[Extracted data entries]
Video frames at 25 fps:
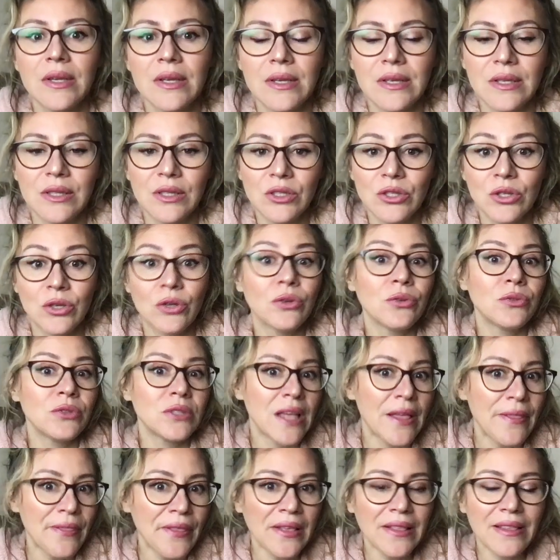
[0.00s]
So
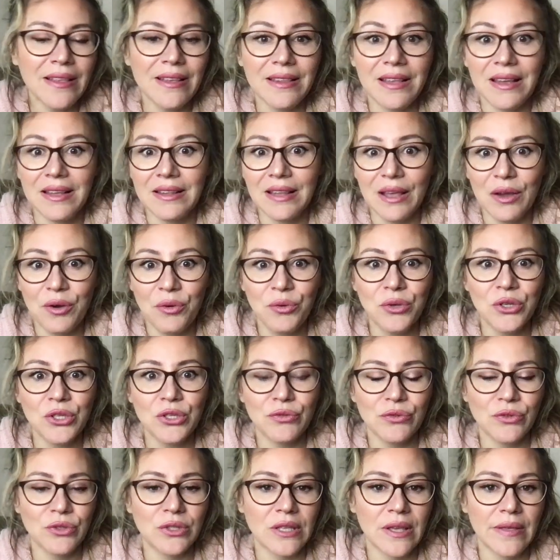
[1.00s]
something like that, I wish
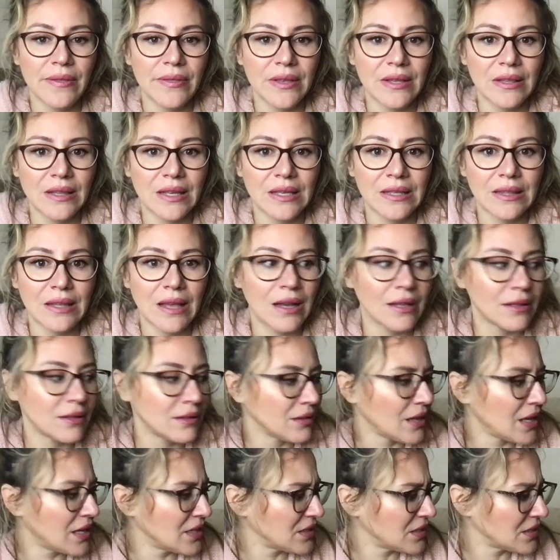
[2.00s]
for something like that.
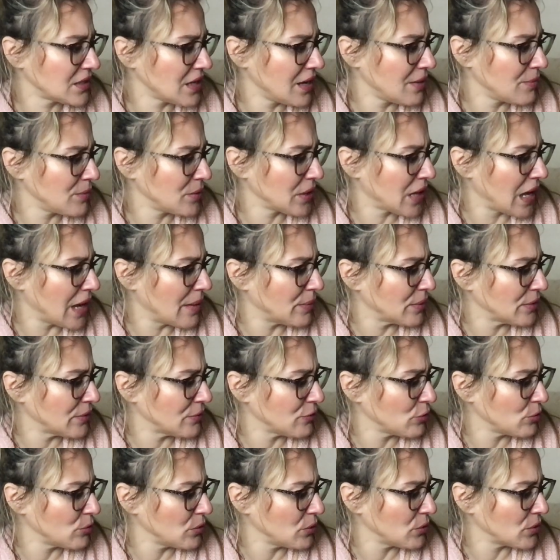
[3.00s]
Last time it happened
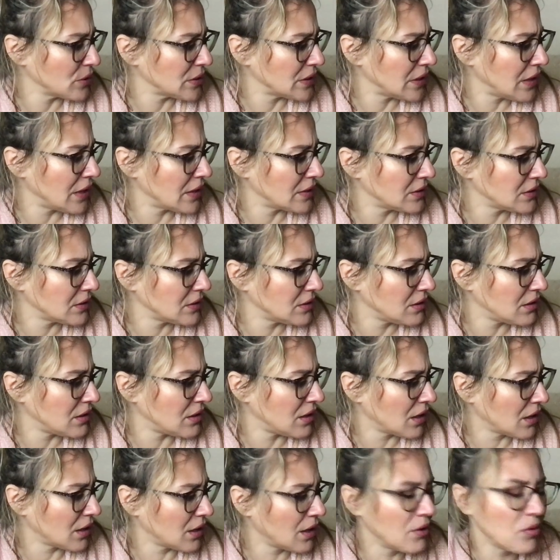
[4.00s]
for me was last year. I
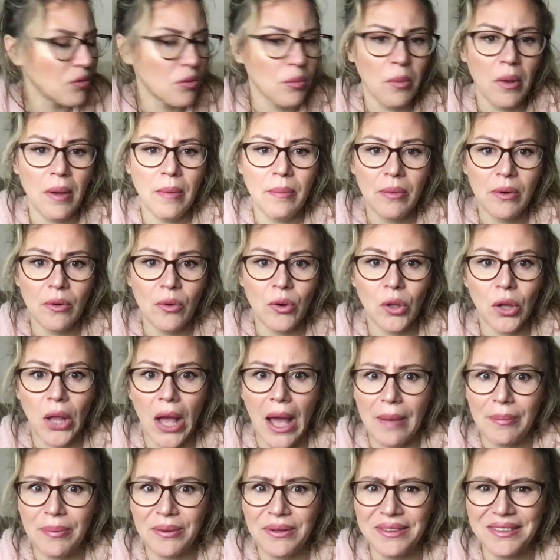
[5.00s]
can't remember what
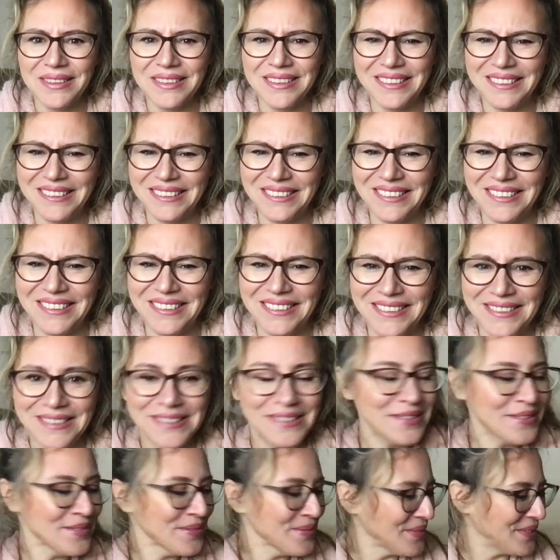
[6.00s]
happened.
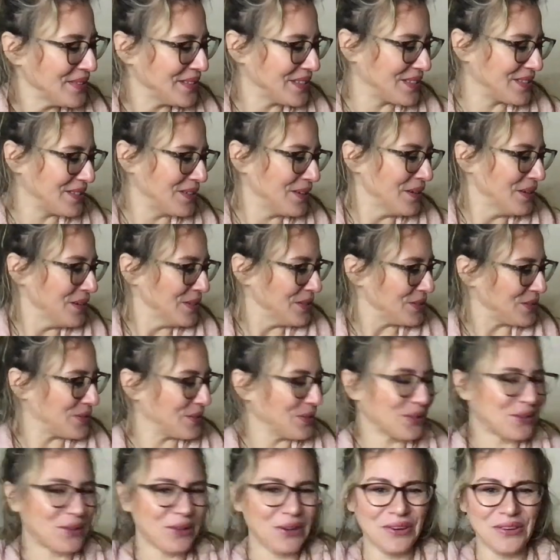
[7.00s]
It's
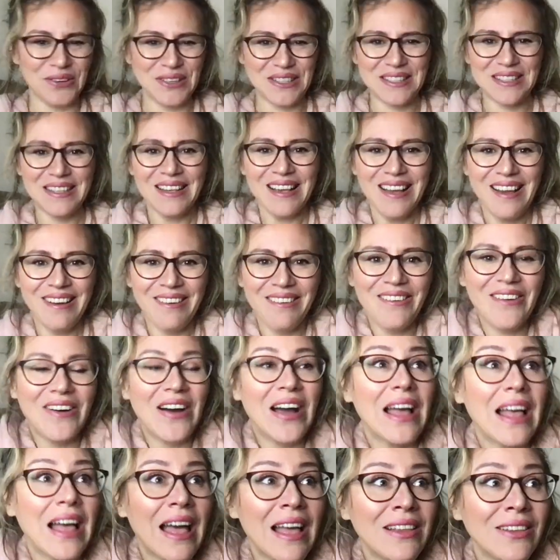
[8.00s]
not always,
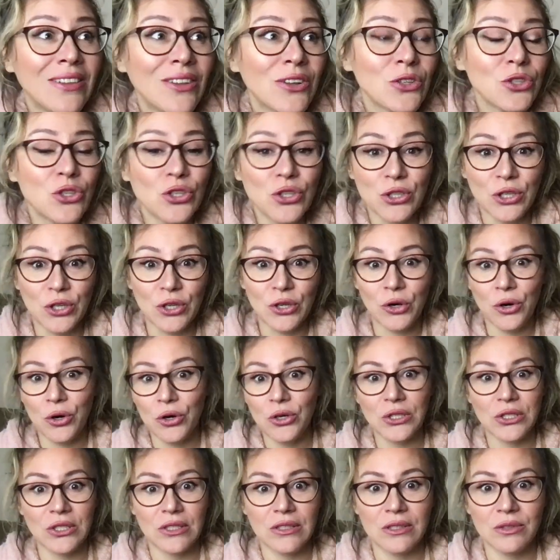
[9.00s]
I launched a
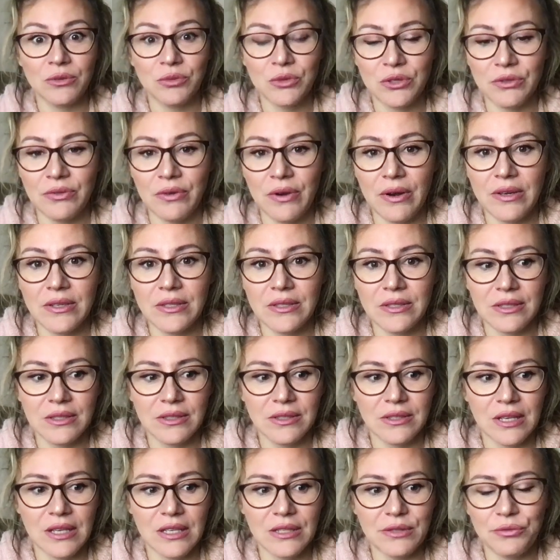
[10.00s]
course and it was very
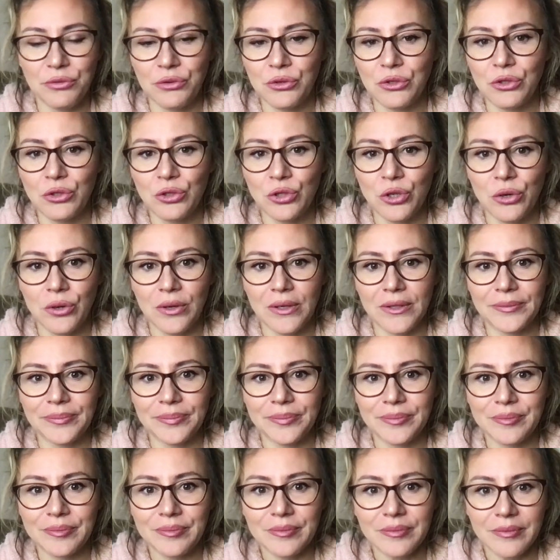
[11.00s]
successful and so
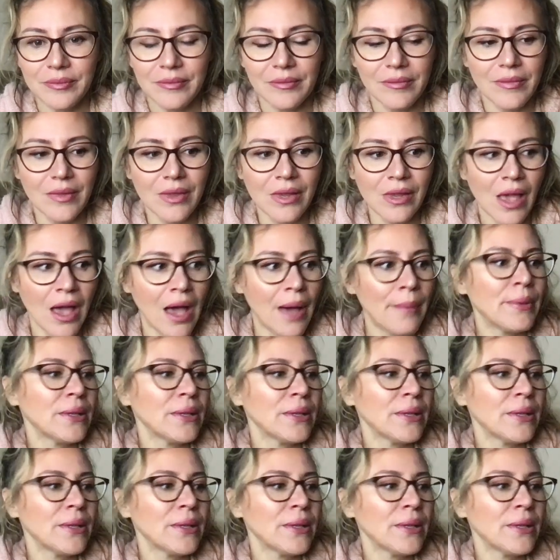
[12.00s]
on.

What the task requires —
For the data above, return an exact copy that contains no pictures.

Output —
Video frames at 25 fps:
[0.00s]
So
[1.00s]
something like that, I wish
[2.00s]
for something like that.
[3.00s]
Last time it happened
[4.00s]
for me was last year. I
[5.00s]
can't remember what
[6.00s]
happened.
[7.00s]
It's
[8.00s]
not always,
[9.00s]
I launched a
[10.00s]
course and it was very
[11.00s]
successful and so
[12.00s]
on.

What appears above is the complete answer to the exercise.